_Material for this exercise_
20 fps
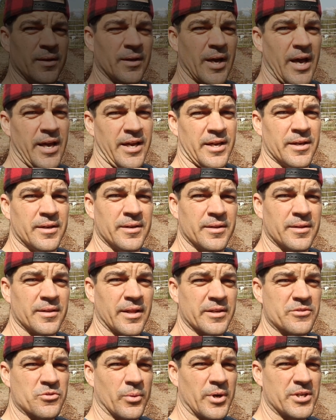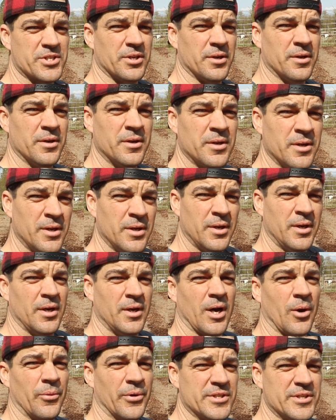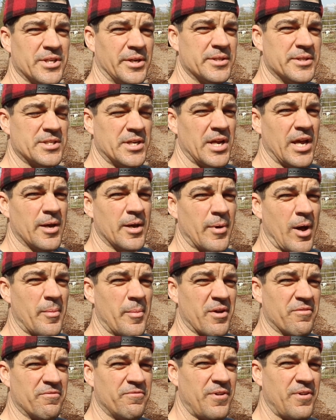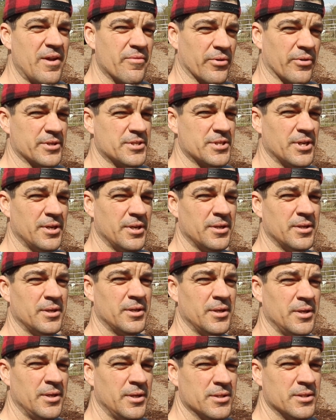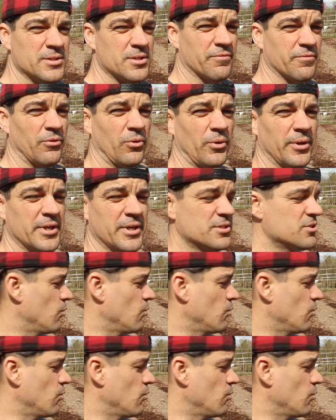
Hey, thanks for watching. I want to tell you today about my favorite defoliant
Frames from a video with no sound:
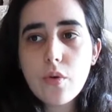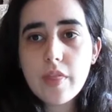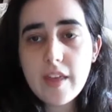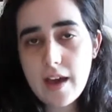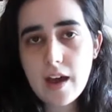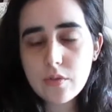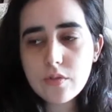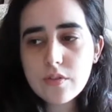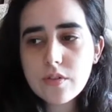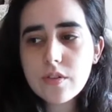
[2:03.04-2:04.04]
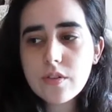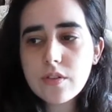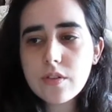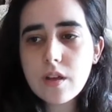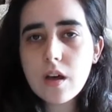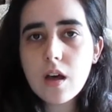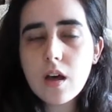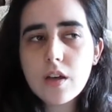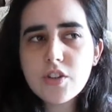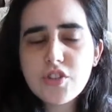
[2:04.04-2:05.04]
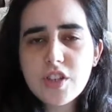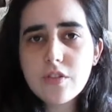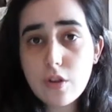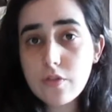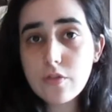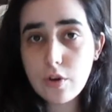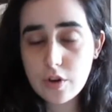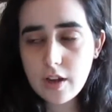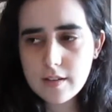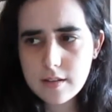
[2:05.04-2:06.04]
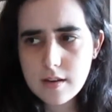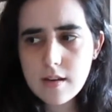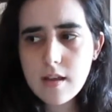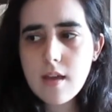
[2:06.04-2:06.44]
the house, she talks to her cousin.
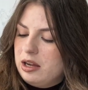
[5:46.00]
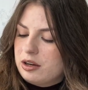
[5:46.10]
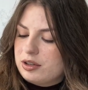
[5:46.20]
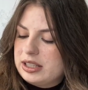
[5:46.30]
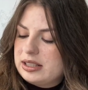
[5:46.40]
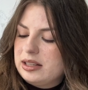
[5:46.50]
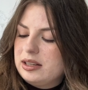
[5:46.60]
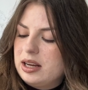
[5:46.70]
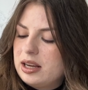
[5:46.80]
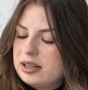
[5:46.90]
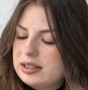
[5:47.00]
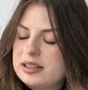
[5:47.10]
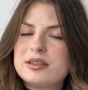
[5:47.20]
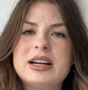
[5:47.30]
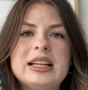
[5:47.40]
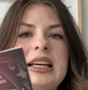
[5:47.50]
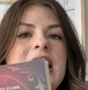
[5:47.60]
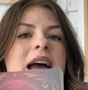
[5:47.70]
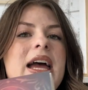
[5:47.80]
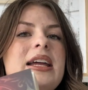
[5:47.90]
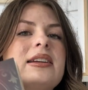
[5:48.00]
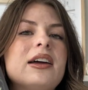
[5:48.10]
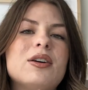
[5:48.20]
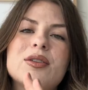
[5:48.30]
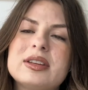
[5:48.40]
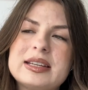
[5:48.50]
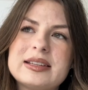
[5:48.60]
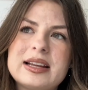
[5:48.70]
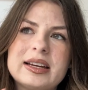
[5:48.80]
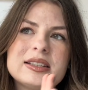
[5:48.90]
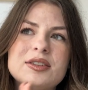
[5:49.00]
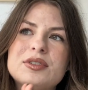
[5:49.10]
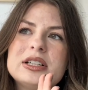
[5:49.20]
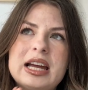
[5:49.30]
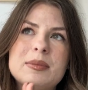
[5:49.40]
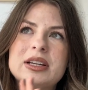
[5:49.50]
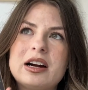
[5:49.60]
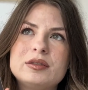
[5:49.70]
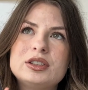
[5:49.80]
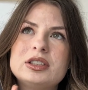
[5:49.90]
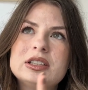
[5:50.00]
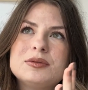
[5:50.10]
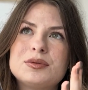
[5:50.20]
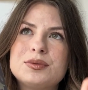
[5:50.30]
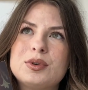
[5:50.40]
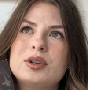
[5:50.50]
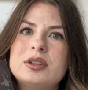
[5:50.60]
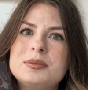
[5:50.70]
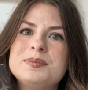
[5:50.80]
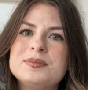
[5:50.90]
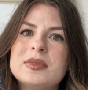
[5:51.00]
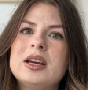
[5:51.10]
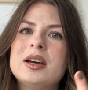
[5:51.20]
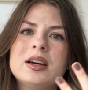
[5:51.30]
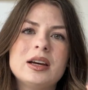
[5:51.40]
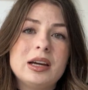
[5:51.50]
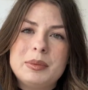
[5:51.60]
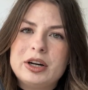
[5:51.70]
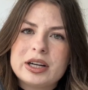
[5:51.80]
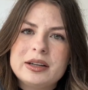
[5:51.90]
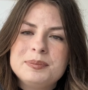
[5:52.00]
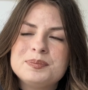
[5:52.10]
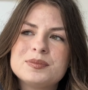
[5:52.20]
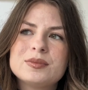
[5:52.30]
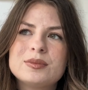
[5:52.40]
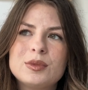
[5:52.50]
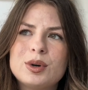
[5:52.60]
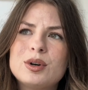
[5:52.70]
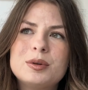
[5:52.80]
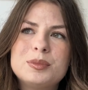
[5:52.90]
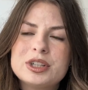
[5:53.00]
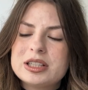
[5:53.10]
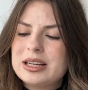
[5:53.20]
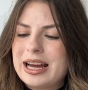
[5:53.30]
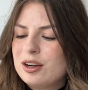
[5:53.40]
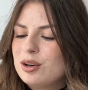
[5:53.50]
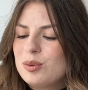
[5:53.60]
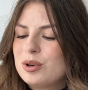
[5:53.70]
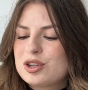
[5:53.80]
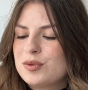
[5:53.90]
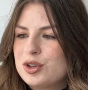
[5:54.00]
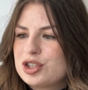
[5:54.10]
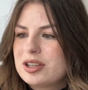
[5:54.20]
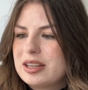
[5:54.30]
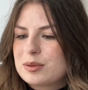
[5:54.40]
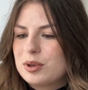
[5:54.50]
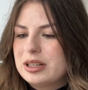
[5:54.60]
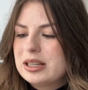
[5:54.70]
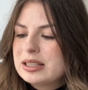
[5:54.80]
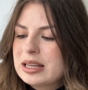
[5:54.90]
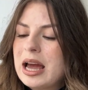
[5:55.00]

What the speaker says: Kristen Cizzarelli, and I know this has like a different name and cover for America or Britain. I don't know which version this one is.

_Exercise brief_
A verbatim printout of the entries above is expected, free of pictures.

_Response to the task_
20 fps
Hey, thanks for watching. I want to tell you today about my favorite defoliant
Frames from a video with no sound:
[2:03.04-2:04.04]
[2:04.04-2:05.04]
[2:05.04-2:06.04]
[2:06.04-2:06.44]
the house, she talks to her cousin.
[5:46.00]
[5:46.10]
[5:46.20]
[5:46.30]
[5:46.40]
[5:46.50]
[5:46.60]
[5:46.70]
[5:46.80]
[5:46.90]
[5:47.00]
[5:47.10]
[5:47.20]
[5:47.30]
[5:47.40]
[5:47.50]
[5:47.60]
[5:47.70]
[5:47.80]
[5:47.90]
[5:48.00]
[5:48.10]
[5:48.20]
[5:48.30]
[5:48.40]
[5:48.50]
[5:48.60]
[5:48.70]
[5:48.80]
[5:48.90]
[5:49.00]
[5:49.10]
[5:49.20]
[5:49.30]
[5:49.40]
[5:49.50]
[5:49.60]
[5:49.70]
[5:49.80]
[5:49.90]
[5:50.00]
[5:50.10]
[5:50.20]
[5:50.30]
[5:50.40]
[5:50.50]
[5:50.60]
[5:50.70]
[5:50.80]
[5:50.90]
[5:51.00]
[5:51.10]
[5:51.20]
[5:51.30]
[5:51.40]
[5:51.50]
[5:51.60]
[5:51.70]
[5:51.80]
[5:51.90]
[5:52.00]
[5:52.10]
[5:52.20]
[5:52.30]
[5:52.40]
[5:52.50]
[5:52.60]
[5:52.70]
[5:52.80]
[5:52.90]
[5:53.00]
[5:53.10]
[5:53.20]
[5:53.30]
[5:53.40]
[5:53.50]
[5:53.60]
[5:53.70]
[5:53.80]
[5:53.90]
[5:54.00]
[5:54.10]
[5:54.20]
[5:54.30]
[5:54.40]
[5:54.50]
[5:54.60]
[5:54.70]
[5:54.80]
[5:54.90]
[5:55.00]

What the speaker says: Kristen Cizzarelli, and I know this has like a different name and cover for America or Britain. I don't know which version this one is.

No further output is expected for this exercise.